§ **Task item**
The full data, repeated exactly, is the only answer needed.

§ **Supplied records**
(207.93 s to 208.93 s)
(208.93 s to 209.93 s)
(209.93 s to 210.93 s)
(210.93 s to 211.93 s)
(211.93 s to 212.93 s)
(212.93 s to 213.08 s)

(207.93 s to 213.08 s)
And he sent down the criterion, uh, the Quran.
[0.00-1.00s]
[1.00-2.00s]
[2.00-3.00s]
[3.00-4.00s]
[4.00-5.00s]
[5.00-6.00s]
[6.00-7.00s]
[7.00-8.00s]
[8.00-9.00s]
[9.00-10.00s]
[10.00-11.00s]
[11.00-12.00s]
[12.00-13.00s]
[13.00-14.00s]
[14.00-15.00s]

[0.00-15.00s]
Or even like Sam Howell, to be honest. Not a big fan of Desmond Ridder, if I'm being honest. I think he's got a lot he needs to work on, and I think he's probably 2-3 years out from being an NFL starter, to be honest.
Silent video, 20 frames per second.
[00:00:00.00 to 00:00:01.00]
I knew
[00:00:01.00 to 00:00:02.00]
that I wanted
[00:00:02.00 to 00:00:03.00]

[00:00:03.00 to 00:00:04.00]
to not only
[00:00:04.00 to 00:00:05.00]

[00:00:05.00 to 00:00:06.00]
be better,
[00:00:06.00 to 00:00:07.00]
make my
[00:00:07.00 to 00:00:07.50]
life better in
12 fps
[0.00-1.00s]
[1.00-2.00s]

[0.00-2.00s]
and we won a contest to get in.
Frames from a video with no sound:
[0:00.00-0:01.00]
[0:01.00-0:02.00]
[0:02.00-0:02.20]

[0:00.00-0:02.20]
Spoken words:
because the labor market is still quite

§ **Expected output**
(207.93 s to 208.93 s)
(208.93 s to 209.93 s)
(209.93 s to 210.93 s)
(210.93 s to 211.93 s)
(211.93 s to 212.93 s)
(212.93 s to 213.08 s)

(207.93 s to 213.08 s)
And he sent down the criterion, uh, the Quran.
[0.00-1.00s]
[1.00-2.00s]
[2.00-3.00s]
[3.00-4.00s]
[4.00-5.00s]
[5.00-6.00s]
[6.00-7.00s]
[7.00-8.00s]
[8.00-9.00s]
[9.00-10.00s]
[10.00-11.00s]
[11.00-12.00s]
[12.00-13.00s]
[13.00-14.00s]
[14.00-15.00s]

[0.00-15.00s]
Or even like Sam Howell, to be honest. Not a big fan of Desmond Ridder, if I'm being honest. I think he's got a lot he needs to work on, and I think he's probably 2-3 years out from being an NFL starter, to be honest.
Silent video, 20 frames per second.
[00:00:00.00 to 00:00:01.00]
I knew
[00:00:01.00 to 00:00:02.00]
that I wanted
[00:00:02.00 to 00:00:03.00]

[00:00:03.00 to 00:00:04.00]
to not only
[00:00:04.00 to 00:00:05.00]

[00:00:05.00 to 00:00:06.00]
be better,
[00:00:06.00 to 00:00:07.00]
make my
[00:00:07.00 to 00:00:07.50]
life better in
12 fps
[0.00-1.00s]
[1.00-2.00s]

[0.00-2.00s]
and we won a contest to get in.
Frames from a video with no sound:
[0:00.00-0:01.00]
[0:01.00-0:02.00]
[0:02.00-0:02.20]

[0:00.00-0:02.20]
Spoken words:
because the labor market is still quite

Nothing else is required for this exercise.